2. How community advocates and watchdogs frame reality
Community organizations tracking raids say ICE tactics are broader and more unpredictable than the narrow official categories would suggest. The Immigrant Defense Project and partners document patterns of deceptive and aggressive tactics across hundreds of incidents and maintain an ICEwatch map and tactics reports to help communities prepare and resist [5] [6]. These groups argue that raids often sweep up co‑workers, family members and others who were not the stated targets [5], a claim that state and local reporting corroborates [3].
3. The gap between priorities and practice: examples from 2025 reporting
Mainstream reporting shows large‑scale operations that do not look limited to only convicted criminals or those with final removal orders.
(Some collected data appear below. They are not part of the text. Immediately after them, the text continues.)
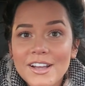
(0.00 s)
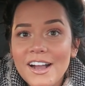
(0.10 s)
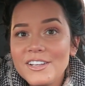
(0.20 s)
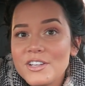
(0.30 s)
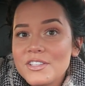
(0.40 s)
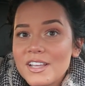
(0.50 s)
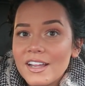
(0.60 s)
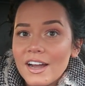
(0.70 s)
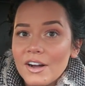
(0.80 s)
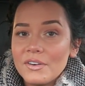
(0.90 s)
I just
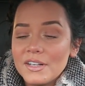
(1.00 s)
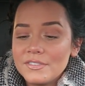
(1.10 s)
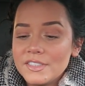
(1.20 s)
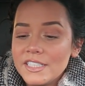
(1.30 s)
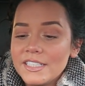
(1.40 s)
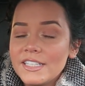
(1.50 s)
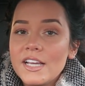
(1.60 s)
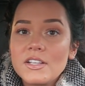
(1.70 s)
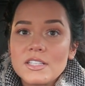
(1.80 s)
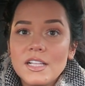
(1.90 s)
got out of the
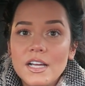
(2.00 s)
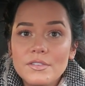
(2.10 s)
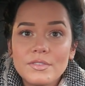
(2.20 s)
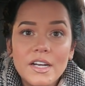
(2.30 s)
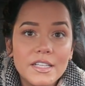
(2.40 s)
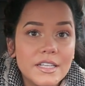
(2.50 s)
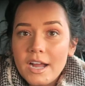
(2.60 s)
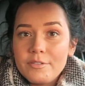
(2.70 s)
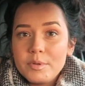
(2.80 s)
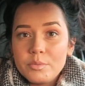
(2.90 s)
nail salon finally.
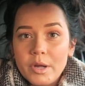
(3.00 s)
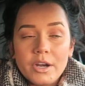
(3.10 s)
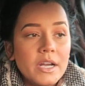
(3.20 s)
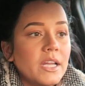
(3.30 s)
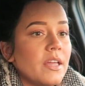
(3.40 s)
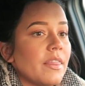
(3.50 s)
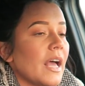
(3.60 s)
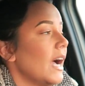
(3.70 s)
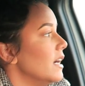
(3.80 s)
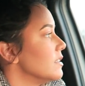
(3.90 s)
I've been wearing
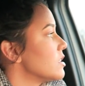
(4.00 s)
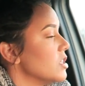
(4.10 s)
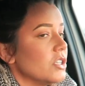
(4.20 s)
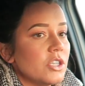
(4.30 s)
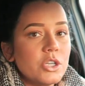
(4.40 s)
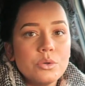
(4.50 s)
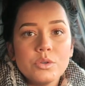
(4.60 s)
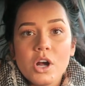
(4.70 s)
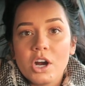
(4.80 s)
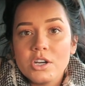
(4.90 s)
that new
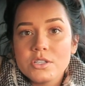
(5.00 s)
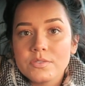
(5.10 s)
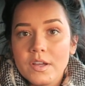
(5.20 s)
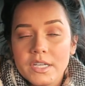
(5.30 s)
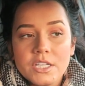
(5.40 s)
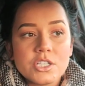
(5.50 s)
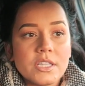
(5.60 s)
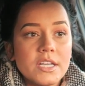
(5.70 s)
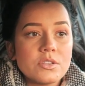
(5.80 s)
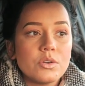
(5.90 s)
NARS
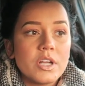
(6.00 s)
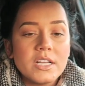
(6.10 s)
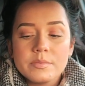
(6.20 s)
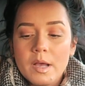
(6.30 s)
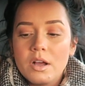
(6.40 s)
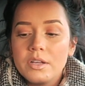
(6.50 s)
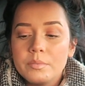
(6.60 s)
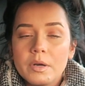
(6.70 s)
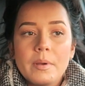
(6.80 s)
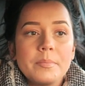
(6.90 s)
foundation that I told you guys about in
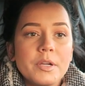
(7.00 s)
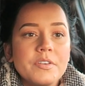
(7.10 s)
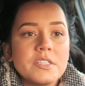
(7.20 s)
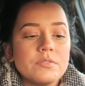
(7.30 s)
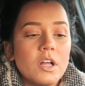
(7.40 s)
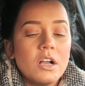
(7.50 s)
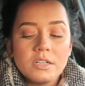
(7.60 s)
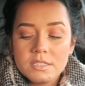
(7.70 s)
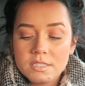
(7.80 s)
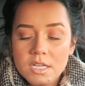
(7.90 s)
one of my previous
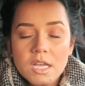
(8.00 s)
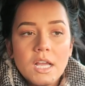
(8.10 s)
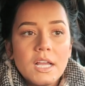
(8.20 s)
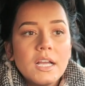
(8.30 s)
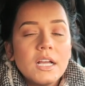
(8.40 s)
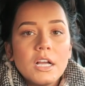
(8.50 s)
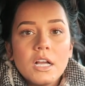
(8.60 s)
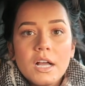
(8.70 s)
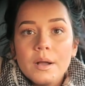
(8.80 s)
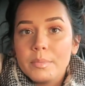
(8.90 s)
vlogs.
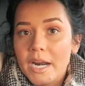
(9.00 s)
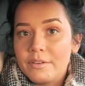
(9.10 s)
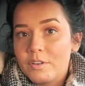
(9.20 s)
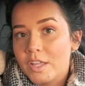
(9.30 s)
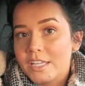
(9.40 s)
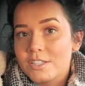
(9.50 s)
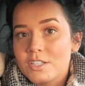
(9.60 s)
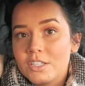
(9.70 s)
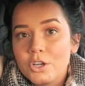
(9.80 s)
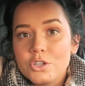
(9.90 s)
But I feel like it's
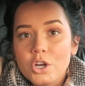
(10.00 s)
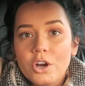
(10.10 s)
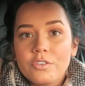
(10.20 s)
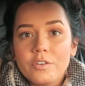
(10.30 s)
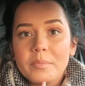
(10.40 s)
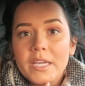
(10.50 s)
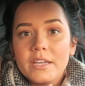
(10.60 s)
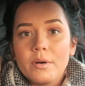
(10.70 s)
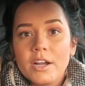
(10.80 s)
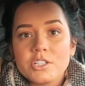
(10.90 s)
a little dark for
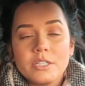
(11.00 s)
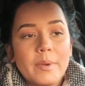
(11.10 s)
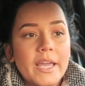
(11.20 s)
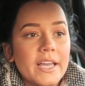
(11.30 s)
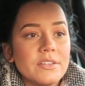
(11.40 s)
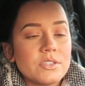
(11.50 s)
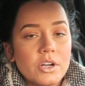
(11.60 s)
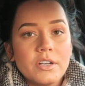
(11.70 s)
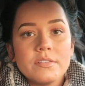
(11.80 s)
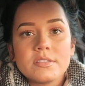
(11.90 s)
me. Well, actually my hands
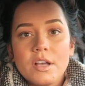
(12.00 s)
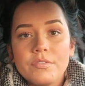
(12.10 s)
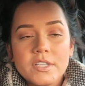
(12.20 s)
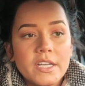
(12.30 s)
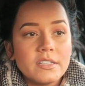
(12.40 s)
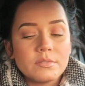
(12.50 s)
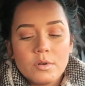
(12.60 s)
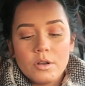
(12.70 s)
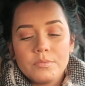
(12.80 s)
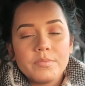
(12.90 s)
aren't self-tanned.
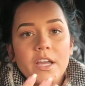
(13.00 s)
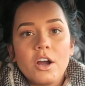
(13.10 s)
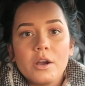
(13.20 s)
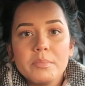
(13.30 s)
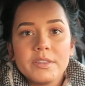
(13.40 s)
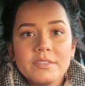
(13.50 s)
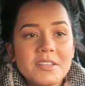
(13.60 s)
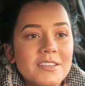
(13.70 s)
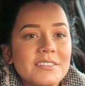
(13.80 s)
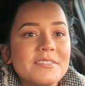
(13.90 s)
Well, they are, but
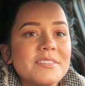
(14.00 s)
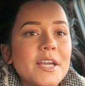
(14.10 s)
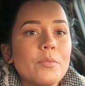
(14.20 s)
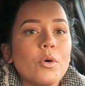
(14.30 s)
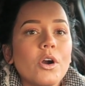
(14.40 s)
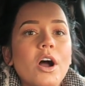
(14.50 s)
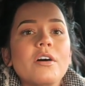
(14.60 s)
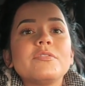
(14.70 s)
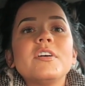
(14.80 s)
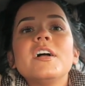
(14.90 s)
it wore off.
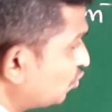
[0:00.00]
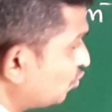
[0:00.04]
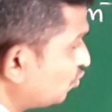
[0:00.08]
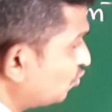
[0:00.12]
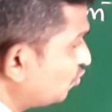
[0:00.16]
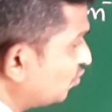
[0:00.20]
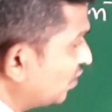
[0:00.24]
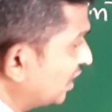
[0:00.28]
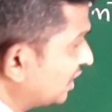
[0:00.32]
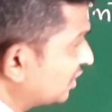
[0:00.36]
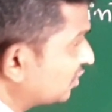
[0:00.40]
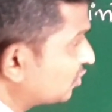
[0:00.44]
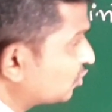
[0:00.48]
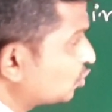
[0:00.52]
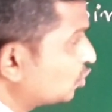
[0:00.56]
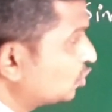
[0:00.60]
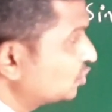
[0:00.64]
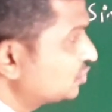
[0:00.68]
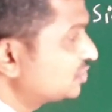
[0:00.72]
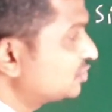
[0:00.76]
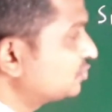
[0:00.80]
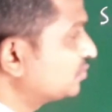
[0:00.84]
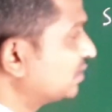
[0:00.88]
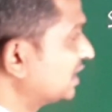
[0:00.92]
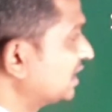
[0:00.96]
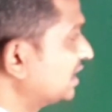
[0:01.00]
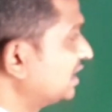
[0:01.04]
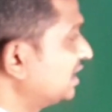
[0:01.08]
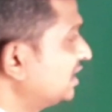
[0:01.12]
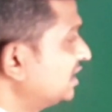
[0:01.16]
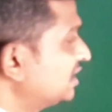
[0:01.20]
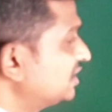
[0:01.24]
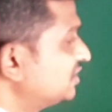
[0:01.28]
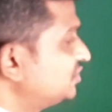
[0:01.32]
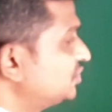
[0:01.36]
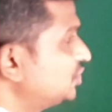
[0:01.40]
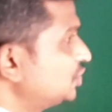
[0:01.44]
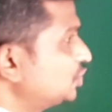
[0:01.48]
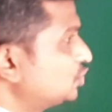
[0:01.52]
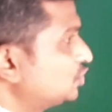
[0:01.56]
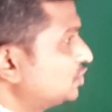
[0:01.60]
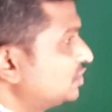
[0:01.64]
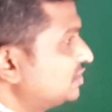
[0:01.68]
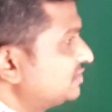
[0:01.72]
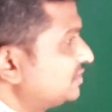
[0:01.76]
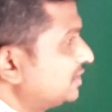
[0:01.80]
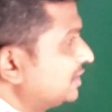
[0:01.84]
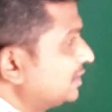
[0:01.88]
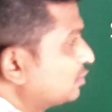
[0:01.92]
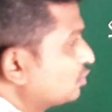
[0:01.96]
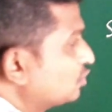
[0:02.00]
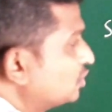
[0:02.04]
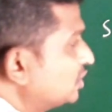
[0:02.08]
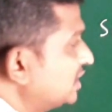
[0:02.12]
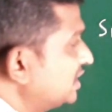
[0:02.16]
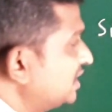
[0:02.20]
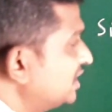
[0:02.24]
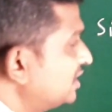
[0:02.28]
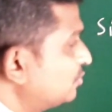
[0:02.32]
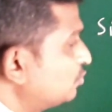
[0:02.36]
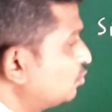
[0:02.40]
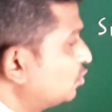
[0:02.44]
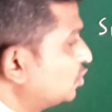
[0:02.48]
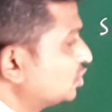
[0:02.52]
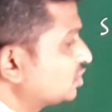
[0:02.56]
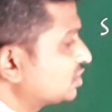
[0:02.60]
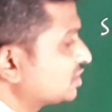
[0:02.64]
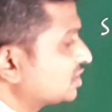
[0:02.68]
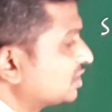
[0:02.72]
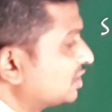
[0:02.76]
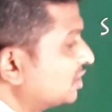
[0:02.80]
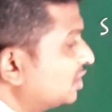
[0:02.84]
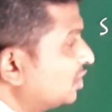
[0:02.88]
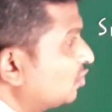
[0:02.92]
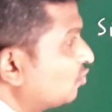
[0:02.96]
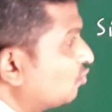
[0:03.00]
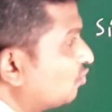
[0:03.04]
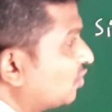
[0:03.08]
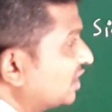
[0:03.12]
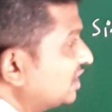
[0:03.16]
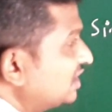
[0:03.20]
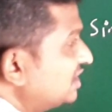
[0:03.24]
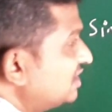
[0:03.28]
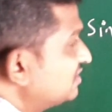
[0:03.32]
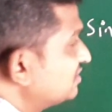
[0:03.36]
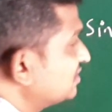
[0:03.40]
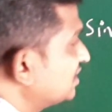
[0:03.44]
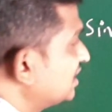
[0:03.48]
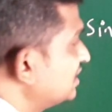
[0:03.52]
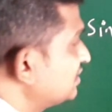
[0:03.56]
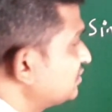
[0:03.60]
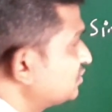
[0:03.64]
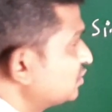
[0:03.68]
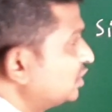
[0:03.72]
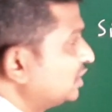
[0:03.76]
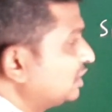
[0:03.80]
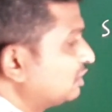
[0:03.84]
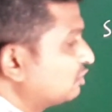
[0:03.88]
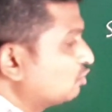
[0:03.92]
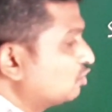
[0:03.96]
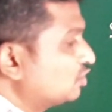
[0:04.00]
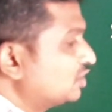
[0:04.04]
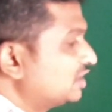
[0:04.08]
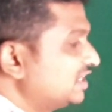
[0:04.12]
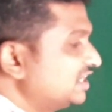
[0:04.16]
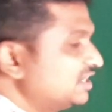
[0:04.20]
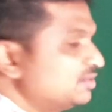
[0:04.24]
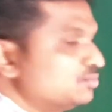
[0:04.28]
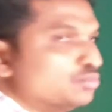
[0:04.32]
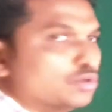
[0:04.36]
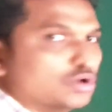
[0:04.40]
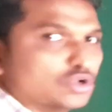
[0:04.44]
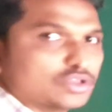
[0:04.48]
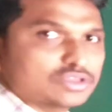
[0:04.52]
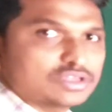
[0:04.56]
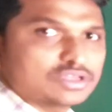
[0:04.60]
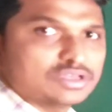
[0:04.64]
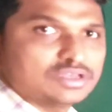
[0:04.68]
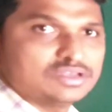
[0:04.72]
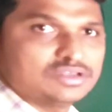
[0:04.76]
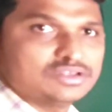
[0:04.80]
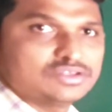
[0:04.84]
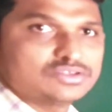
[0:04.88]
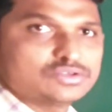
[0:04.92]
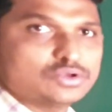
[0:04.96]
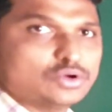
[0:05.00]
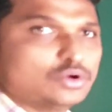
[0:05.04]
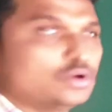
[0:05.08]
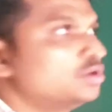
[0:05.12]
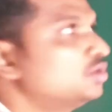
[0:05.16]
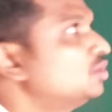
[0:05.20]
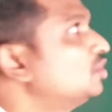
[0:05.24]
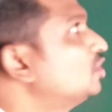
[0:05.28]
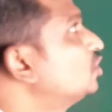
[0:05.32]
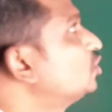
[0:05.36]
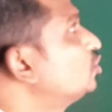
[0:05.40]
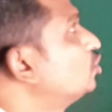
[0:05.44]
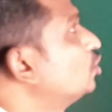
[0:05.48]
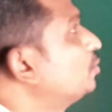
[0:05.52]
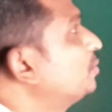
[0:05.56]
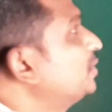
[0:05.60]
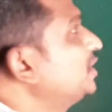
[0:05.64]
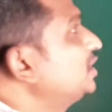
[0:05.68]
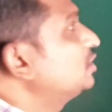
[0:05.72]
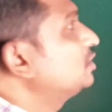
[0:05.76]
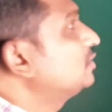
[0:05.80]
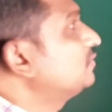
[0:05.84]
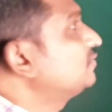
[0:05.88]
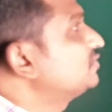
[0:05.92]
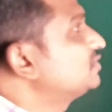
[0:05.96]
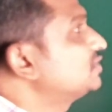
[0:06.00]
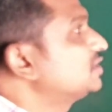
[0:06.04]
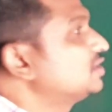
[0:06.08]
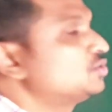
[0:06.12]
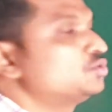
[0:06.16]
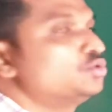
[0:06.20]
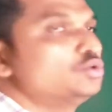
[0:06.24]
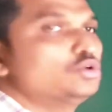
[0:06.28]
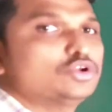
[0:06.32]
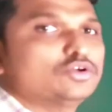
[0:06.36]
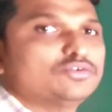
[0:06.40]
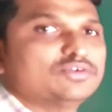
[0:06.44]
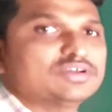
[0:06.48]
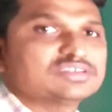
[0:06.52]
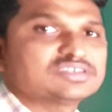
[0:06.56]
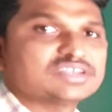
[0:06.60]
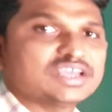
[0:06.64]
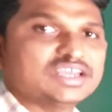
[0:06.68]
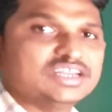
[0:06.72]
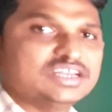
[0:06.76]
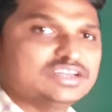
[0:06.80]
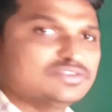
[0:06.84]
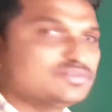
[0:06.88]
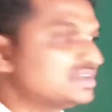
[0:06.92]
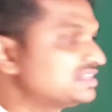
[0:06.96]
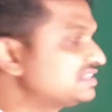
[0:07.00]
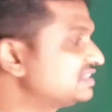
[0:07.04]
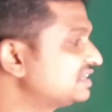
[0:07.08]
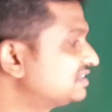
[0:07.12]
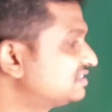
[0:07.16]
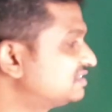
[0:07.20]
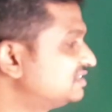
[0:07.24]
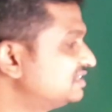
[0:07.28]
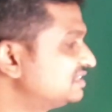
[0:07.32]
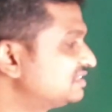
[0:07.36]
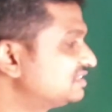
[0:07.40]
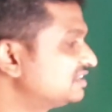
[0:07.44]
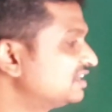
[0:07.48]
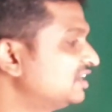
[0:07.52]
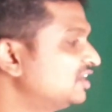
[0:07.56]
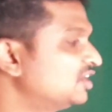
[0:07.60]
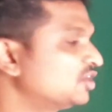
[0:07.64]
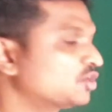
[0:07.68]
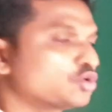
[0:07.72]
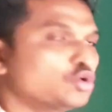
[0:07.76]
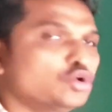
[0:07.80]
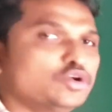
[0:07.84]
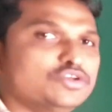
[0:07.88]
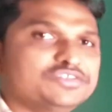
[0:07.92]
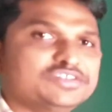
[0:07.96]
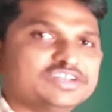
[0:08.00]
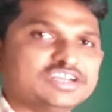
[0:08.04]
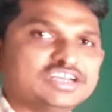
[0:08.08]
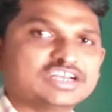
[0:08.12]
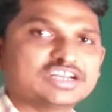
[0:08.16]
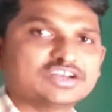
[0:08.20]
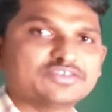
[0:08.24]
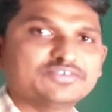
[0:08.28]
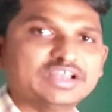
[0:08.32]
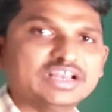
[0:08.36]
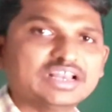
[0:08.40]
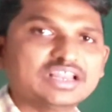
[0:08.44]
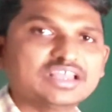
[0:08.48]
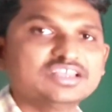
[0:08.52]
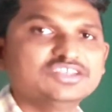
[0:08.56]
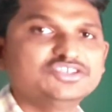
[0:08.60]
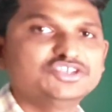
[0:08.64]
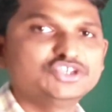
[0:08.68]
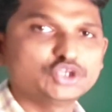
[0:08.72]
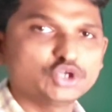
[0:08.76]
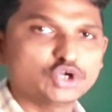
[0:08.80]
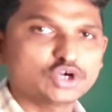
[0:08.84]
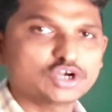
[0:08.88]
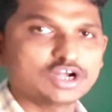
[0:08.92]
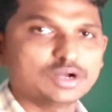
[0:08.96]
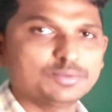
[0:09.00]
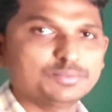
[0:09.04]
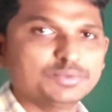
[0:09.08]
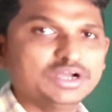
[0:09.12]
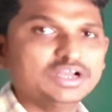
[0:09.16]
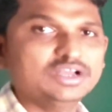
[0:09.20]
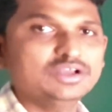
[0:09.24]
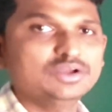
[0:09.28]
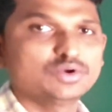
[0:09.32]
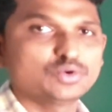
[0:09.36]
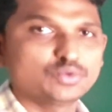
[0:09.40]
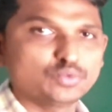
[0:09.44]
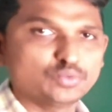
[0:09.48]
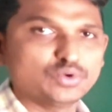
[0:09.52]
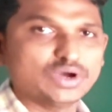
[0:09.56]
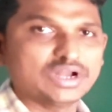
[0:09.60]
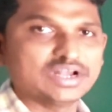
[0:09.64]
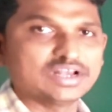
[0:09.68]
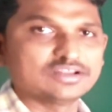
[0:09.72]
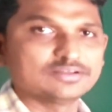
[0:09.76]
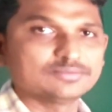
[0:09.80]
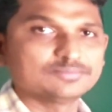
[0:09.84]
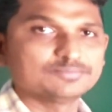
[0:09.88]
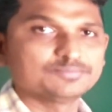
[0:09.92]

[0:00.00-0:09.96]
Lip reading: 1, closed one. 0 is included in both, 1 is also included in both. So domain of root over sin inverse x is closed interval 0, 1.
Congressional testimony and reporting in Los Angeles describe months of federal raids that resulted in around 9,000 arrests in the LA area since June 2025, and witnesses said people without criminal records and even U.S. citizens were affected [3]. Worksite enforcement under the current administration restarted in 2025 and has included both targeted audits and massive single‑site actions, such as a roughly 475‑person arrest at a Hyundai construction site in Georgia, described as the largest single‑site worksite enforcement action to date [4].
4. Why ICE says operations are ‘flexible’ — and what that enables
ICE’s public statistics page frames ERO operations as adaptable to changing operational pressures — a purposeful description that allows the agency to pivot resources toward border surges, employer audits or other priorities as leadership directs [2]. That flexibility gives ICE legal and operational cover to mount both targeted arrests and larger, multi‑site enforcement campaigns; critics say the phrasing masks the practical expansion of raids into communities and workplaces [2] [5].
5. Competing narratives and political context
Journalists and city officials have reported clashes and pushback in immigrant‑friendly localities where large protests have disrupted planned operations [7] [8]. Local leaders call raids traumatic and politically motivated; ICE and DHS frame their work as enforcing federal laws and protecting public safety [3] [2]. Sources disagree about whether recent surge activity represents a return to past large‑scale workplace raids or targeted enforcement focused strictly on criminal cases — ICE’s public guidance points to the latter priorities while multiple independent trackers and news outlets document broader sweeps [1] [5] [4].
6. What’s missing or unclear in public reporting
Available sources do not mention a single, current written ICE internal memo that lists an exclusive, narrowly defined set of people who may be targeted for every raid. ICE’s public dashboards and guidance emphasize broad criteria and operational flexibility but do not provide a definitive list that would rule out broader workplace or community operations [2]. Likewise, while community groups document tactics and outcomes, complete agency‑level data on every raid, including rationale for each operation, is not presented in the materials cited here [5] [9].
7. Practical takeaway for communities and journalists
Because ICE’s stated priorities (public‑safety threats, final orders) coexist with operational flexibility that has led to mass workplace and community raids in 2025, civic groups advise preparation, legal readiness and real‑time monitoring [5] [10]. Reporters should cite both ICE’s official guidance and independent tracking when describing an operation: the agency’s priorities provide the formal rationale, while trackers and local reporting reveal how those priorities play out in practice [2] [5] [3].